Pazienza e visione del futuro Boniek l’ha avuta alla guida della Federcalcio polacca. Il 26 ottobre 2012 vinse le elezioni per la presidenza, all’indomani dell’Europeo organizzato assieme all’Ucraina. Allora la Polonia era periferia del calcio europeo. Dal 2006 non disputava un Mondiale, dal 2008 non superava la fase a gironi nella competizione continentale. Nel 2018 ritornò al Campionato del mondo, quattro anni fa arrivò ai quarti all’Europeo. Ora ha soprattutto un futuro fatto di giovani di talento. In questi anni “abbiamo fatto quadrare il bilancio e abbiamo incrementato le risorse.
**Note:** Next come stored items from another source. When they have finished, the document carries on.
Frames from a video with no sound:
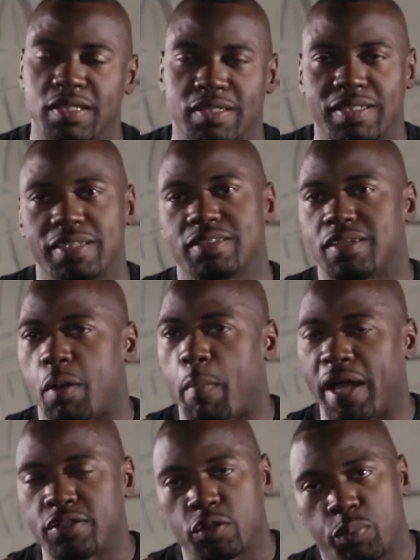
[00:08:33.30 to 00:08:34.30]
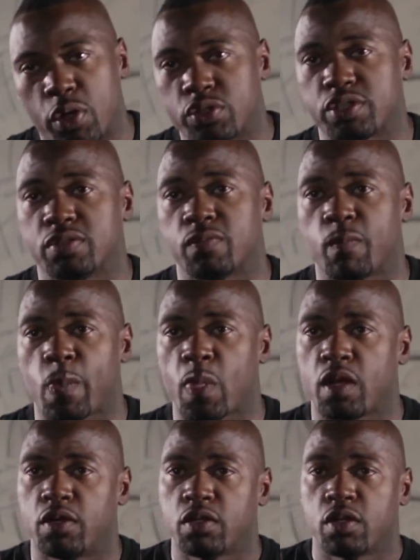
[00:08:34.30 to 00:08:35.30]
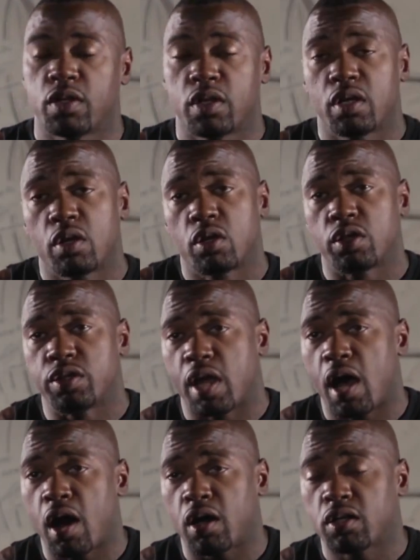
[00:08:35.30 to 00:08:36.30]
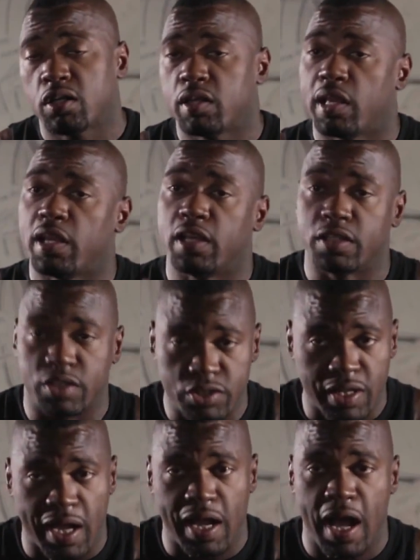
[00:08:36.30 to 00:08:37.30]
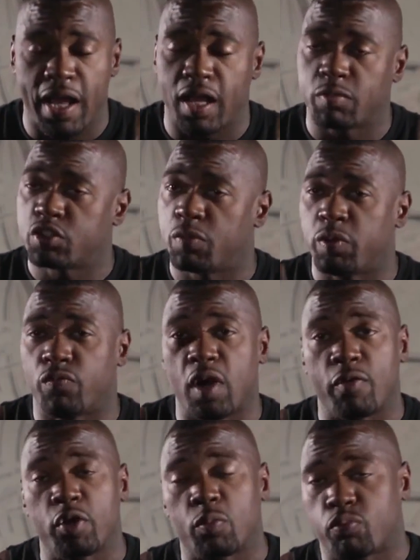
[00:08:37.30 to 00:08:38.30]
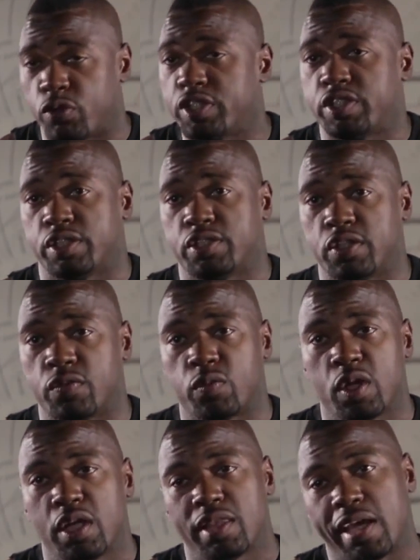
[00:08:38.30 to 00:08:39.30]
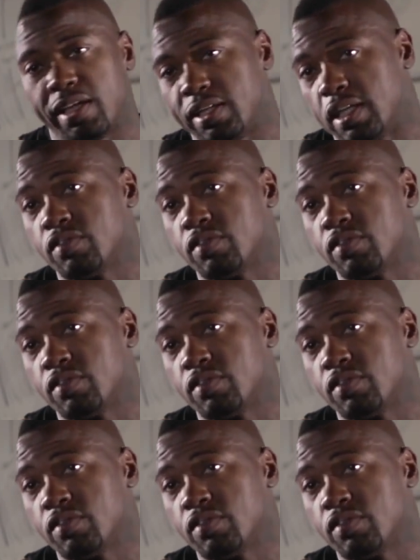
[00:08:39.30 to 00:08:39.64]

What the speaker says: CT is an amazing person. Y'all, just like I am, should be very appreciative that he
Tutto ciò ci ha permesso di mettere mano all’organizzazione della Federazione, di creare una base solida per guardare al futuro”. Perché il settore giovanile federale non è mai stato così in salute. “Abbiamo iniziato a organizzare ogni anno quattro stage di due settimane per i migliori cinquanta ragazzi dall’under 10 all’under 15. Abbiamo stabilito che ogni squadra nei campionati debba far giocare almeno un giovane polacco e incentivato il rapido passaggio dai settori giovanili alle prime squadre: i giovani devono essere inseriti il prima possibile nei campionati professionistici, solo così possono diventare grandi giocatori”. Un lavoro che avrebbe dato i suoi frutti già all’Europeo 2020, quello che la pandemia ha fatto slittare alla prossima estate. “Non vedrò i risultati, il mio mandato finirà a breve. Poco male. L’importante è essere certi di aver lavorato bene. Nel calcio c’è bisogno di serietà, non è più possibile improvvisare”, conclude Boniek, che anche per queste caratteristiche ha ricevuto a Castiglion fiorentino il Premio Fair Play Menarini, sezione “Sport e vita” lo scorso 10 settembre.